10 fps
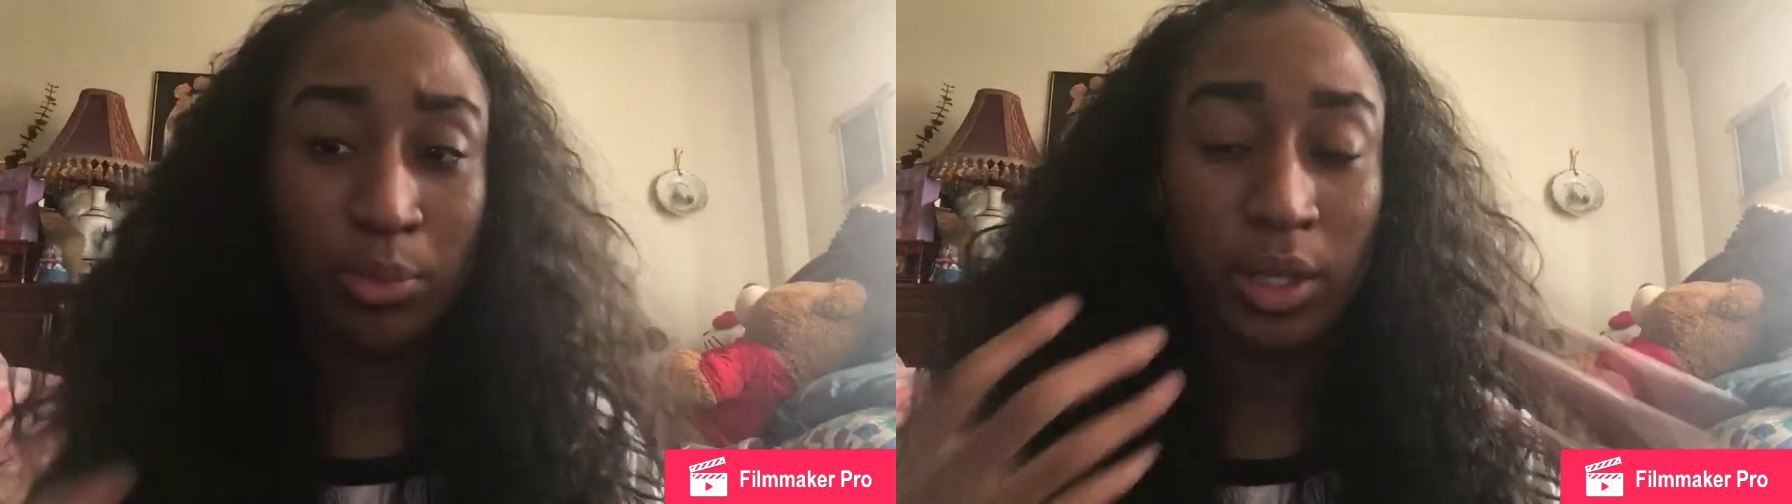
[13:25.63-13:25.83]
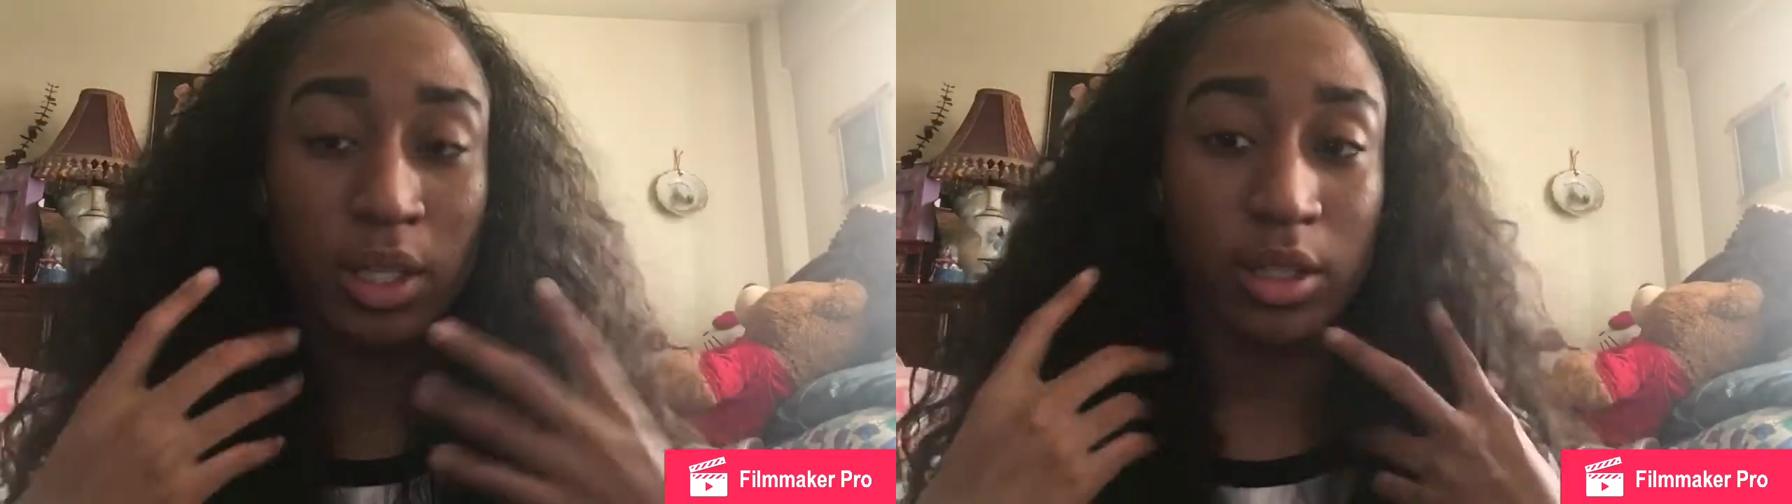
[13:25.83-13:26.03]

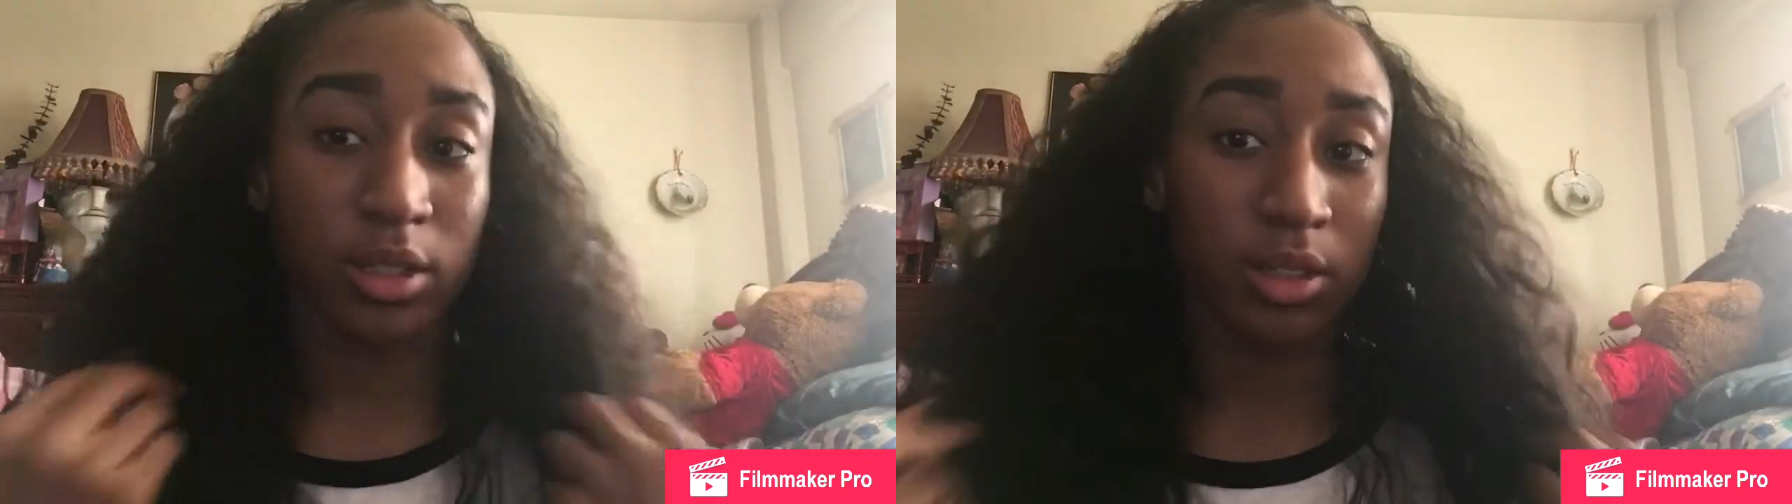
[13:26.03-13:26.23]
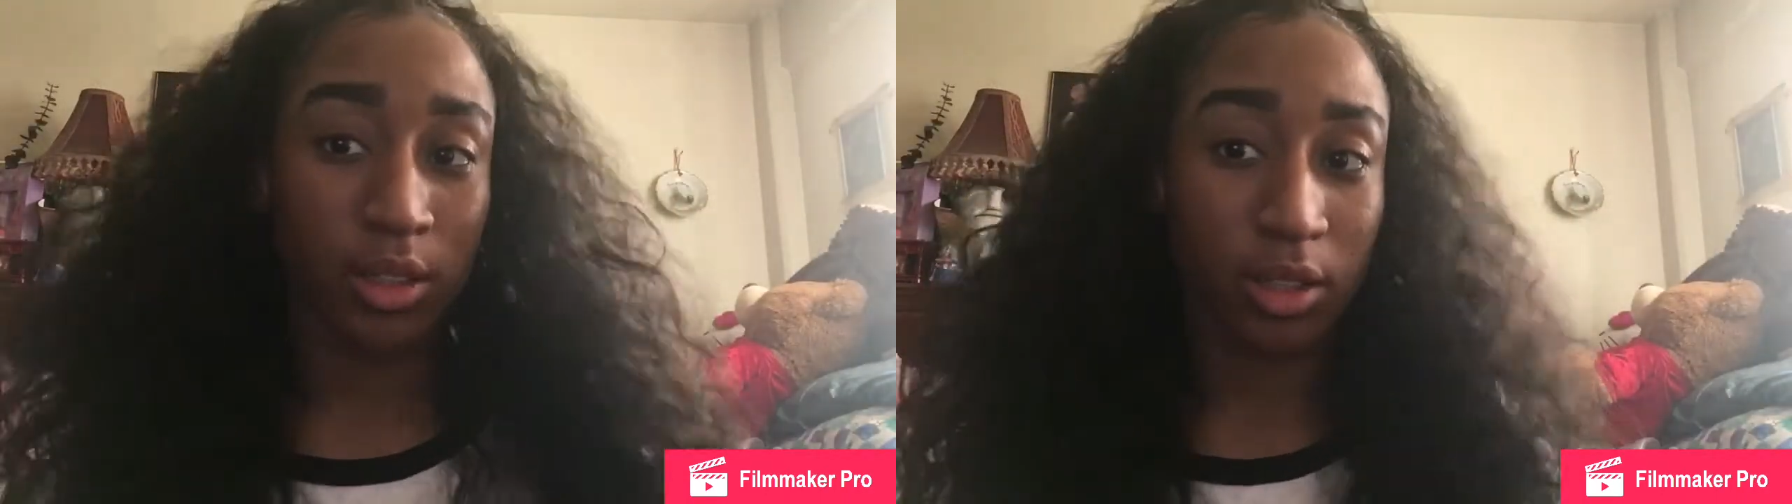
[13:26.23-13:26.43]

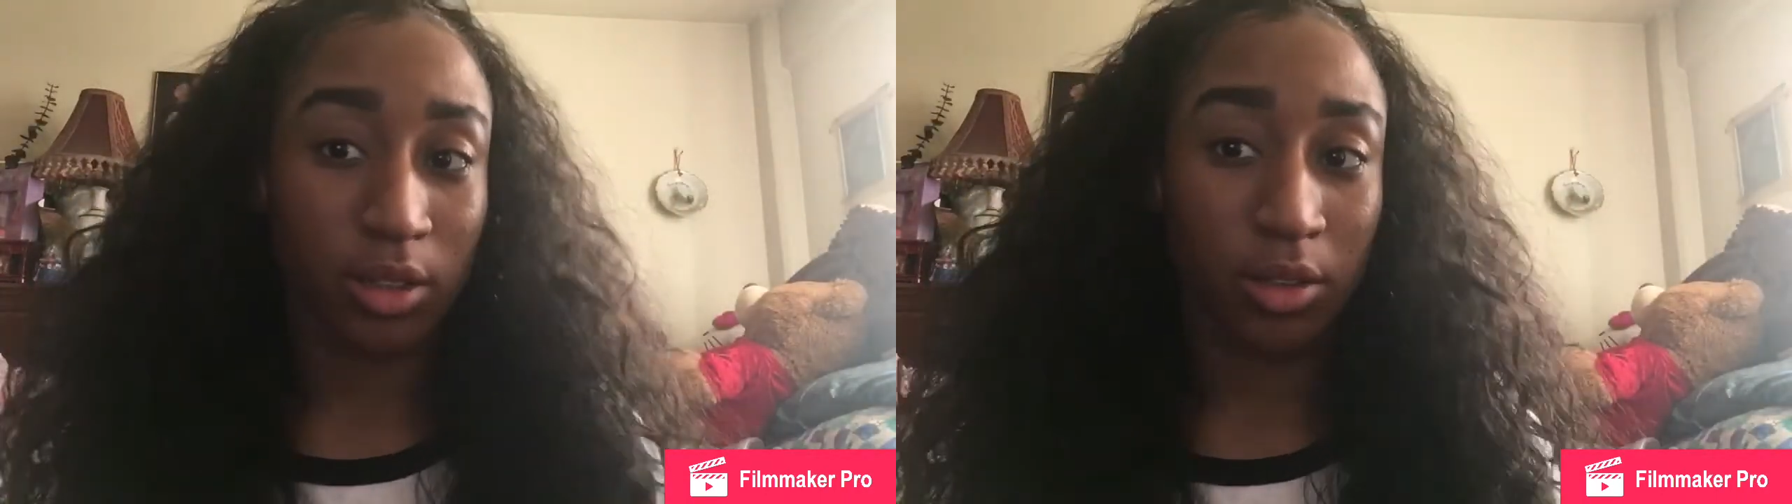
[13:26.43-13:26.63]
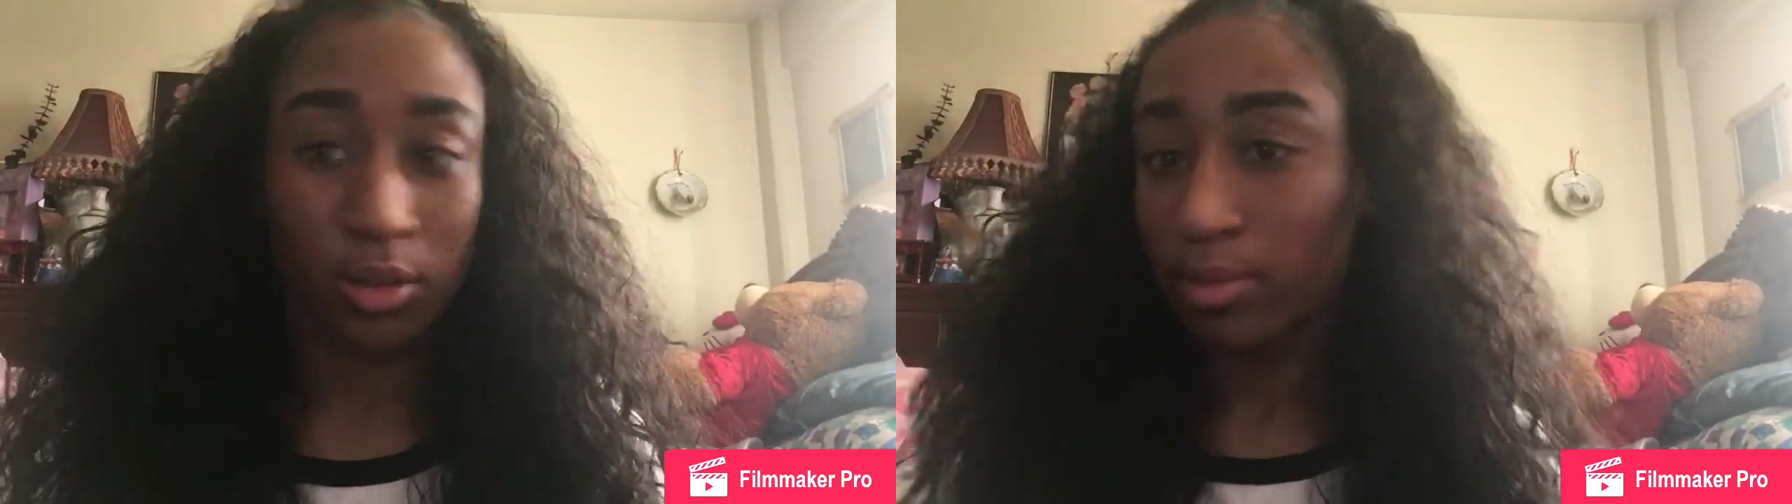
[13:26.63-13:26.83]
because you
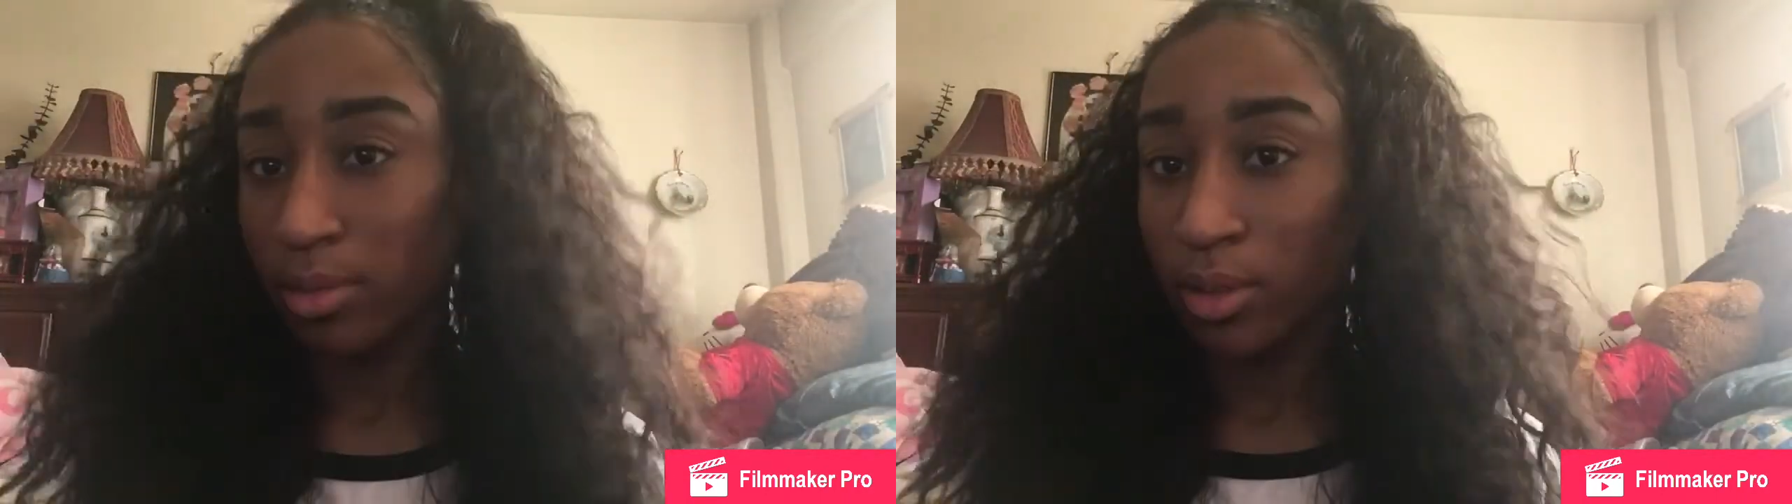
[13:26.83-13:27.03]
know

## WHAT TO WORK ON
Could all the data above be given again exactly, leaving out its images?

## SOLVED PROBLEM
10 fps
[13:25.63-13:25.83]
[13:25.83-13:26.03]

[13:26.03-13:26.23]
[13:26.23-13:26.43]

[13:26.43-13:26.63]
[13:26.63-13:26.83]
because you
[13:26.83-13:27.03]
know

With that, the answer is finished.